What pricing model works best for agencies with high delivery volumes?

Per-vehicle or per-order pricing is more cost-stable than per-API-call billing for high-volume agencies. Per-call costs compound with re-optimization frequency, matrix size, and depot count. Monthly costs become unpredictable fast as operations scale across cities.

How do multi-city route optimization tools integrate with fleet management systems?

Most enterprise tools offer open APIs; some have pre-built integrations with telematics platforms like Samsara, Geotab, and Motive. Before selecting a tool, confirm whether the integration supports bidirectional data sync or only one-way export — the difference matters for real-time dispatch.

What is multi-depot routing and why does it matter for agencies?

Multi-depot routing optimizes routes across multiple starting and ending points — warehouses, branch offices, or distribution centers. For agencies managing cross-city fleets where drivers don't all originate from a single location, this capability is essential rather than optional.

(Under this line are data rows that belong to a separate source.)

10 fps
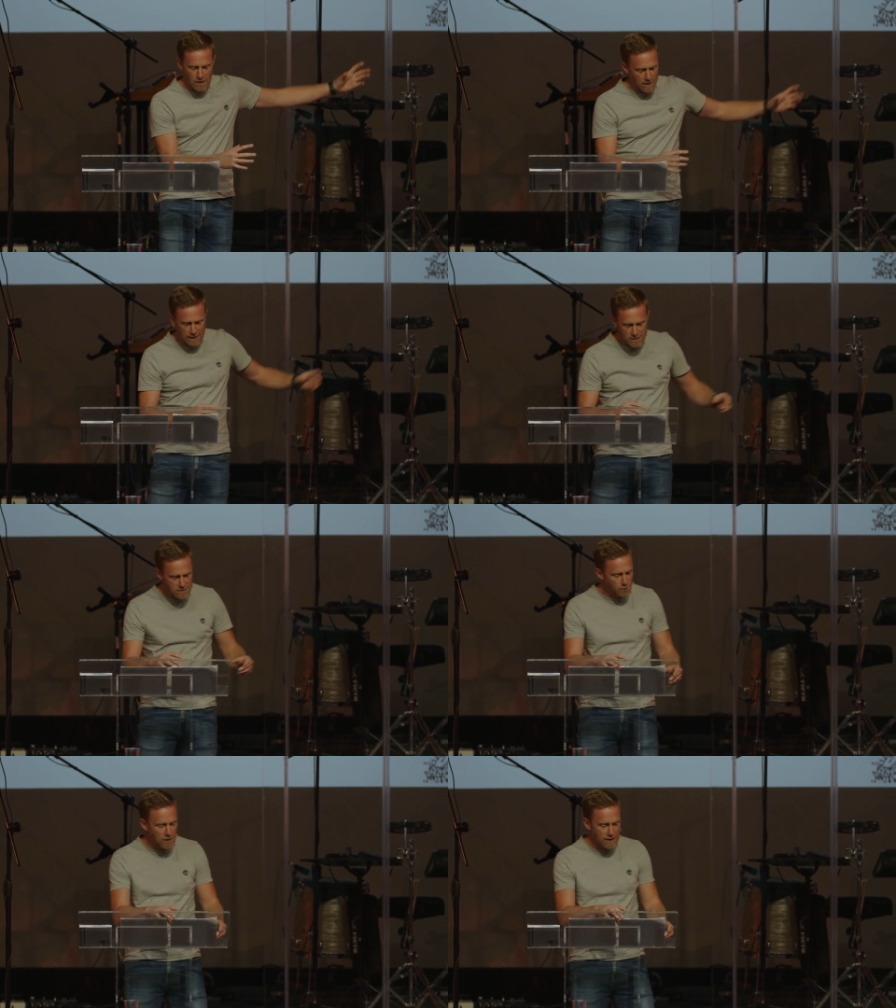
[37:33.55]
And
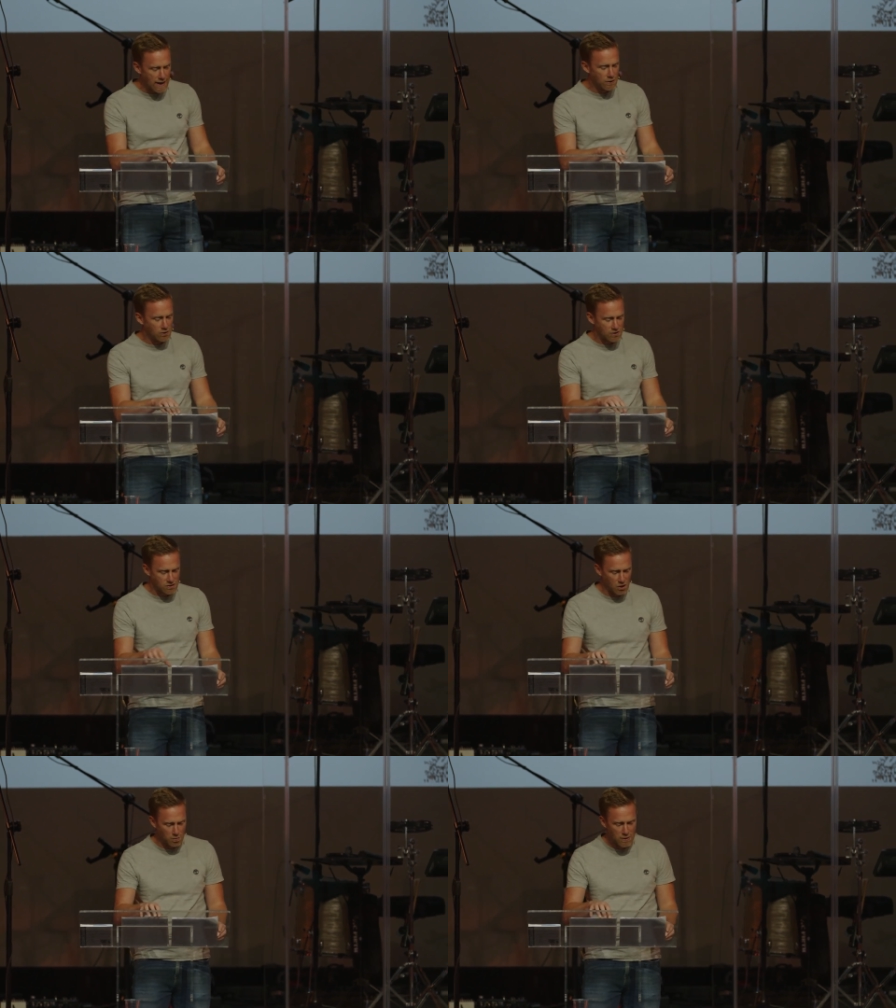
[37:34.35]
that's, we cannot
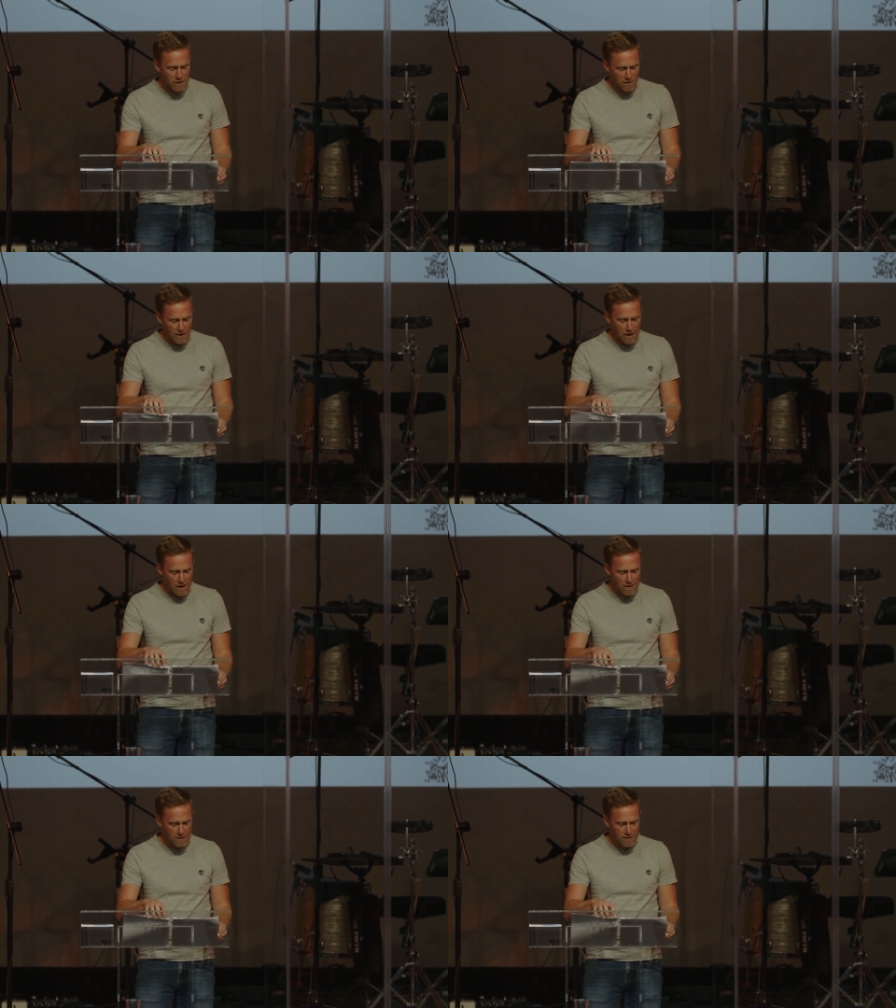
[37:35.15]
stop
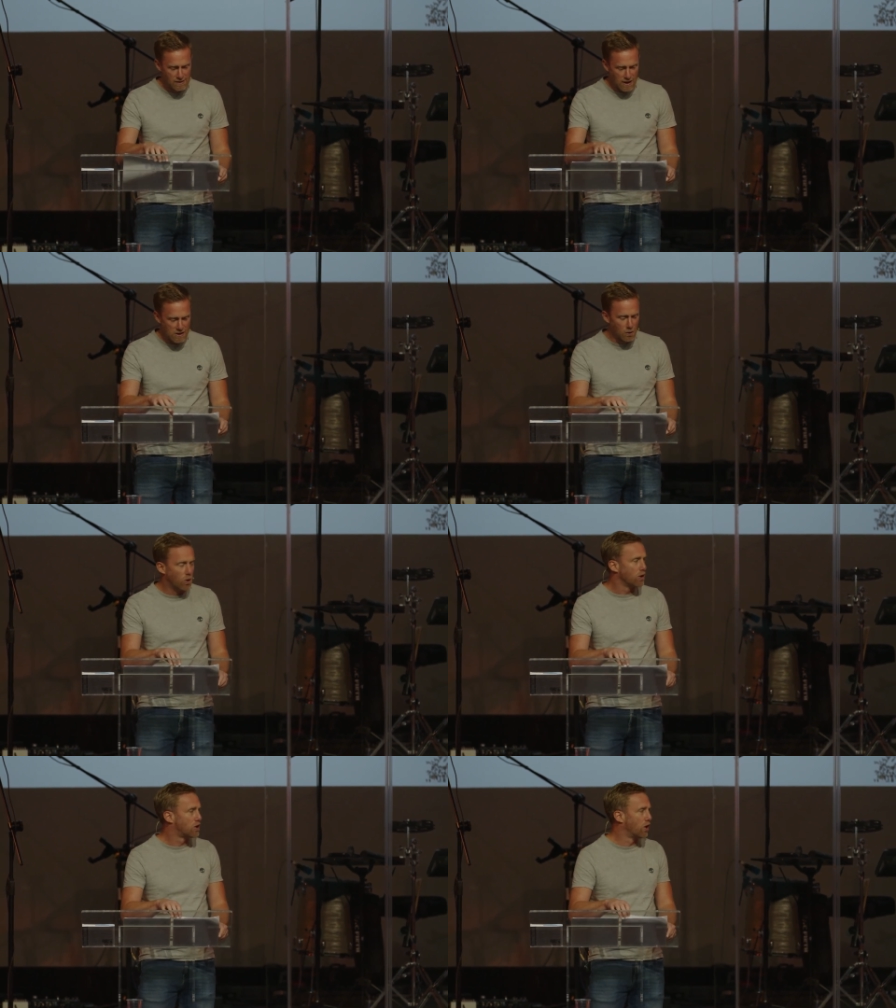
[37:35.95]
there. And you know
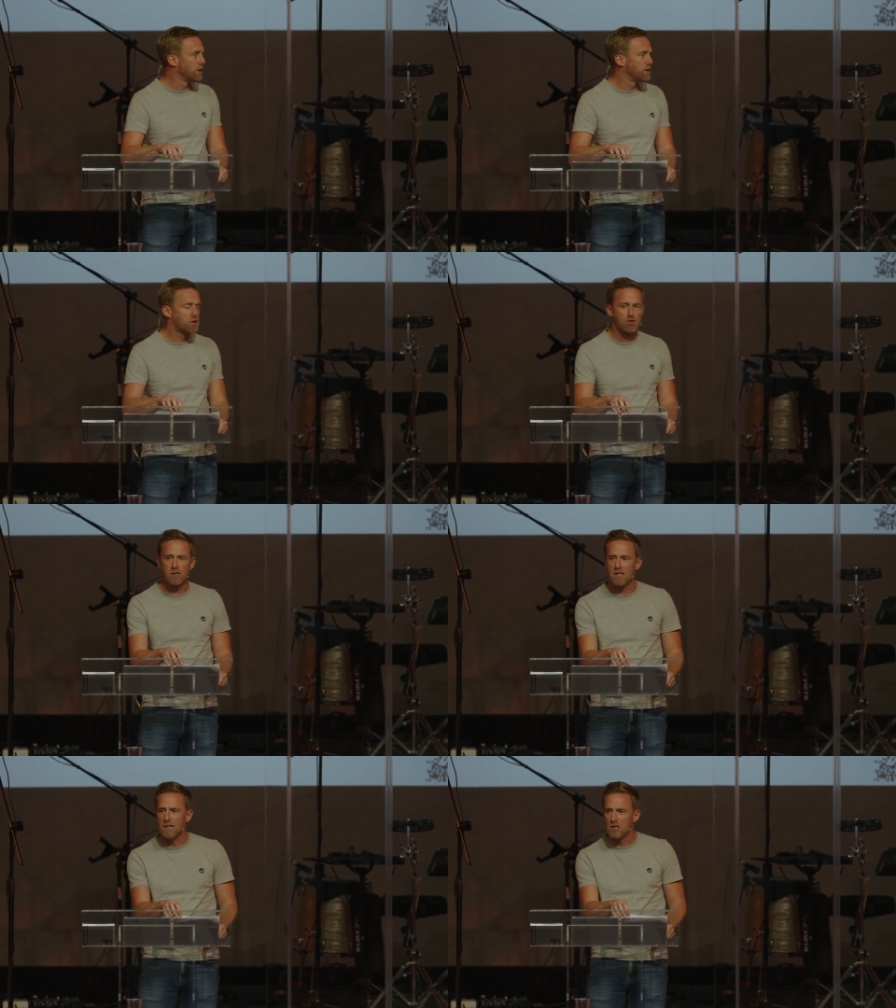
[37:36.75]
what? God is
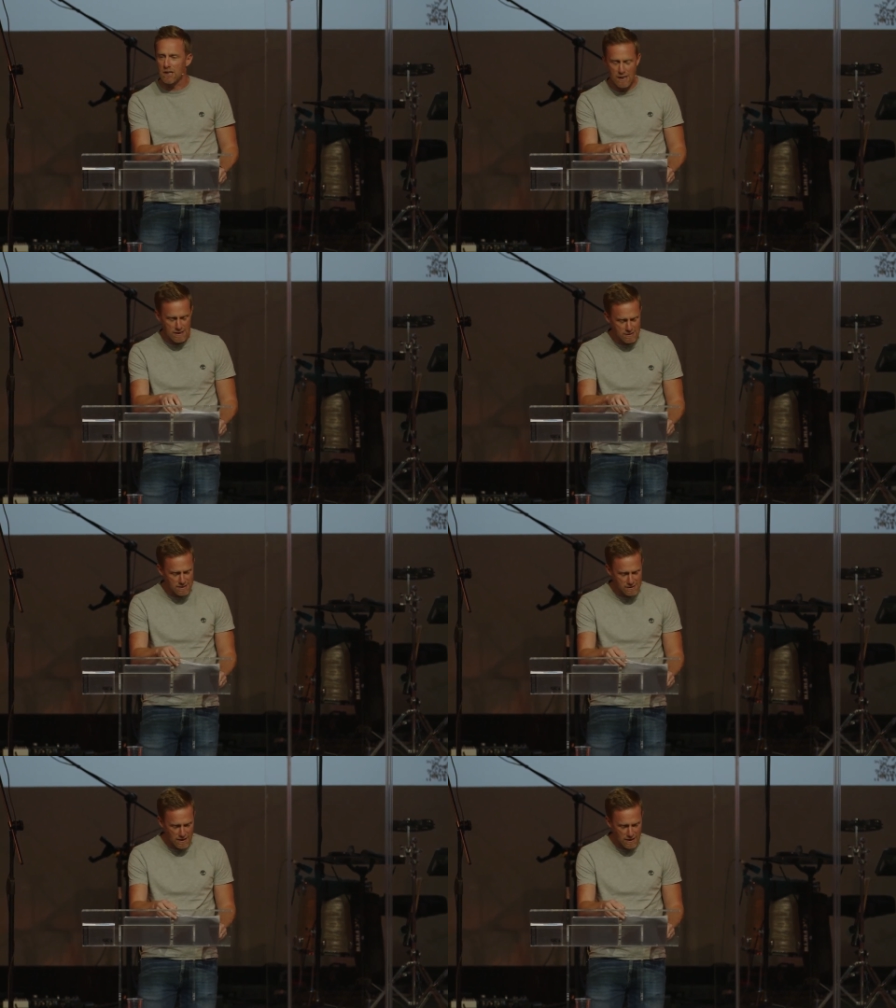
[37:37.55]
strategic. He is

How do agencies evaluate route quality beyond shortest distance?

Geographic coherence matters as much as distance efficiency. Routes that overlap illogically or force drivers to backtrack across territories will cost you time even if the mileage looks acceptable. Before full deployment, test candidate tools with your actual stop data and compare planned vs. actual completion times from initial dispatches.